How Many Isopod Species Are There?

More than 10,000 described species, spread across eleven suborders, with new ones still being named each year. In the British Isles there are around 35 to 40 native woodlouse species, of which five — the "famous five" — are encountered most often in gardens. The hobby, meanwhile, focuses heavily on tropical species and colourful captive-bred morphs, particularly within genera like Cubaris, Armadillidium and Porcellio.

Keeping Isopods as Pets

Most pet isopods are easy to keep, which is a large part of their appeal. The essentials are straightforward: a ventilated enclosure, a substrate rich in organic matter topped with leaf litter, hiding places such as cork bark, and a humidity gradient so the animals can choose how damp they want to be.

Humidity needs vary by species — tropical species generally want it higher and more consistent than temperate ones — so it's always worth checking the requirements of the species you're keeping rather than assuming one figure fits all. Feeding is simple: a constant supply of decaying leaves and wood as the staple, supplemented with occasional vegetables, a protein source and cuttlebone for calcium. Get those basics right and a colony will largely look after itself. You can browse the full range in our isopods for sale collection.

Frequently Asked Questions

Are isopods insects?

No. Isopods are crustaceans, related to crabs, shrimp and lobsters. Insects have six legs and three body sections; isopods have fourteen legs and breathe through gill-like pleopods, which is why they need damp conditions.

How many legs do isopods have?

Adult isopods have fourteen legs, arranged in seven pairs — one pair on each segment of the thorax. Newly hatched young have twelve and gain the last pair after their first moult.

How many species of isopod are there?

Over 10,000 described species worldwide — roughly 4,500 marine, 500 freshwater and 5,000 terrestrial — divided into eleven suborders, with more still being discovered.

What is the biggest isopod?

The giant deep-sea isopod, Bathynomus giganteus, is among the largest, exceeding 30 cm.
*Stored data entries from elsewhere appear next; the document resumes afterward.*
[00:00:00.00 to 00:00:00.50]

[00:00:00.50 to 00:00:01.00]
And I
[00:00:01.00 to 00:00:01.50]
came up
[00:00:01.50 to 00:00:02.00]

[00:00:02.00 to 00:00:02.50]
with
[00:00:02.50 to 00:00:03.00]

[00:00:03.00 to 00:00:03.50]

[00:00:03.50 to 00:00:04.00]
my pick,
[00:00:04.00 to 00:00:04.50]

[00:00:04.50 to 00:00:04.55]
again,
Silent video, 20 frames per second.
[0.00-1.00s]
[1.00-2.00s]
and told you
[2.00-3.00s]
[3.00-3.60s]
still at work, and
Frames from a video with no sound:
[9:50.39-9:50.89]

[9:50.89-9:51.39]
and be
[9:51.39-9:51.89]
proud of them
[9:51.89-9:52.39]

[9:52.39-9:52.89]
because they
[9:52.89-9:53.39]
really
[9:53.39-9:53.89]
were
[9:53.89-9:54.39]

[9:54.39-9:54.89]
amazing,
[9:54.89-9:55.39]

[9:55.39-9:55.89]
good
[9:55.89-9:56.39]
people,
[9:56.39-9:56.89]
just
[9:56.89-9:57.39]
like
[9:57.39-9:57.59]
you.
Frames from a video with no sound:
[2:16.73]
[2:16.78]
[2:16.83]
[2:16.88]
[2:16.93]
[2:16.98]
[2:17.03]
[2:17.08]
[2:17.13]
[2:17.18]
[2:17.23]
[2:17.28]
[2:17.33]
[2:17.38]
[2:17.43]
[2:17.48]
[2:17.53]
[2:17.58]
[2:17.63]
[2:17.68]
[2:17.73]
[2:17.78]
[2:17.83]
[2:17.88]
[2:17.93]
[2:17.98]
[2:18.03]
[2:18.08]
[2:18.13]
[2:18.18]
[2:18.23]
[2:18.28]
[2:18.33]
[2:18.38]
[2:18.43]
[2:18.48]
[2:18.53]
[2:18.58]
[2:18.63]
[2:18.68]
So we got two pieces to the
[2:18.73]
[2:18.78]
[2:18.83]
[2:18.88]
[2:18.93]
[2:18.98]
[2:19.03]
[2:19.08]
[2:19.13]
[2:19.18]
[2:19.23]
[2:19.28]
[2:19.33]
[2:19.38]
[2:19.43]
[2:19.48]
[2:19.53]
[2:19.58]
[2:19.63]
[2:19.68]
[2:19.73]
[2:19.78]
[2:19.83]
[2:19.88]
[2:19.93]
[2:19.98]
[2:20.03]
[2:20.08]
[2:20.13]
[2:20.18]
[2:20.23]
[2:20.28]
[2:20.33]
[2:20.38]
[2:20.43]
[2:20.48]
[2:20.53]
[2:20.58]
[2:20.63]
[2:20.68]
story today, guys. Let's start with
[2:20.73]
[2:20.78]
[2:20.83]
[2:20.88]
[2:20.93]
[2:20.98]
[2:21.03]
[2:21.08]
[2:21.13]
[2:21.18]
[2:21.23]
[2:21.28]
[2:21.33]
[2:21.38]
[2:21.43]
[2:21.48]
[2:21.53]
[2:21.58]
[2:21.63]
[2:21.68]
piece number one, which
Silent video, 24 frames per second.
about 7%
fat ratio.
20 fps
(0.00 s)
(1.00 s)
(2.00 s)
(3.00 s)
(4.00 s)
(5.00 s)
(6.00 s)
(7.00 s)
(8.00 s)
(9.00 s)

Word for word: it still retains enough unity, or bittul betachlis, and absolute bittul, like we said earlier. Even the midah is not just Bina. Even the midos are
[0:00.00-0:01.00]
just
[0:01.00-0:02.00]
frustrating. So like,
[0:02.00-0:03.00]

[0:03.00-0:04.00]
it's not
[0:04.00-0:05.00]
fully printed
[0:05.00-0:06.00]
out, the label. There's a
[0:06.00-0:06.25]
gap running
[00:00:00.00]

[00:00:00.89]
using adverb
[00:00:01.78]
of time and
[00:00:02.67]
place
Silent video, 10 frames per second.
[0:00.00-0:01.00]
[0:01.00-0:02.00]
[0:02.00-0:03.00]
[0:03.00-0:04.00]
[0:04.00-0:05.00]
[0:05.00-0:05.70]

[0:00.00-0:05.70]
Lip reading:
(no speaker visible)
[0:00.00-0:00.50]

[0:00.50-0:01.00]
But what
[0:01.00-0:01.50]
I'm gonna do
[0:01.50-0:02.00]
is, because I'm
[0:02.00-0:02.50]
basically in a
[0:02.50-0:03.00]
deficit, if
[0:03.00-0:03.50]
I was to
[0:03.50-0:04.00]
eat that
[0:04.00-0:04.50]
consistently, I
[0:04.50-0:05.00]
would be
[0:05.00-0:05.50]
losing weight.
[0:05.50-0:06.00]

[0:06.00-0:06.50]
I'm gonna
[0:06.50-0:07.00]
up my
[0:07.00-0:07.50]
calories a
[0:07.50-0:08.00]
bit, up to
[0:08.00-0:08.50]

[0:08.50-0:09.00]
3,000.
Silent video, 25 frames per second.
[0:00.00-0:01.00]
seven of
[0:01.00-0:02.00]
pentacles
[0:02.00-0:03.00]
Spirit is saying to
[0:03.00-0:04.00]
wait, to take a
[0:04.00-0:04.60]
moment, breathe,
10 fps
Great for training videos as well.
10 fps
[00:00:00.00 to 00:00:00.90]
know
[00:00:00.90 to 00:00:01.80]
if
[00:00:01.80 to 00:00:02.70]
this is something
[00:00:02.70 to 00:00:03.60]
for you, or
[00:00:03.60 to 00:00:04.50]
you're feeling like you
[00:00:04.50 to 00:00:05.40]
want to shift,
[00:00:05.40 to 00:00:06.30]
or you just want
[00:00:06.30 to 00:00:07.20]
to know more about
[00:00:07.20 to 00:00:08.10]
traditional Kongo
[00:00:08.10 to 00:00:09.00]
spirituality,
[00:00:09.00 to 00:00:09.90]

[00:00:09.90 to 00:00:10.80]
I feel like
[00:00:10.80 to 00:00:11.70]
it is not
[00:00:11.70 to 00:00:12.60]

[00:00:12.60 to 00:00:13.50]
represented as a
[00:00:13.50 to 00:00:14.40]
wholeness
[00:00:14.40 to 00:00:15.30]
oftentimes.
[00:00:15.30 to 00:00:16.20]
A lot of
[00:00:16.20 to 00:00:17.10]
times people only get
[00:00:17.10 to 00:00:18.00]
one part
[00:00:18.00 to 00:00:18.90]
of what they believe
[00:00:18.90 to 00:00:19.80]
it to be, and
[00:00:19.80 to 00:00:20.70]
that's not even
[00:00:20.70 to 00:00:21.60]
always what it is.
On land, species are far smaller, typically ranging from a few millimetres to around 2 cm.

Are isopods good pets?

Yes — most species are low-maintenance, fascinating to watch and useful as cleanup crews in bioactive setups. They need a humid, ventilated enclosure, leaf litter and a calcium source, but otherwise largely care for themselves.

How long have isopods existed?

Isopods are an ancient group, with a fossil record reaching back to the Carboniferous period at least 300 million years ago, when the earliest known isopods lived in shallow seas.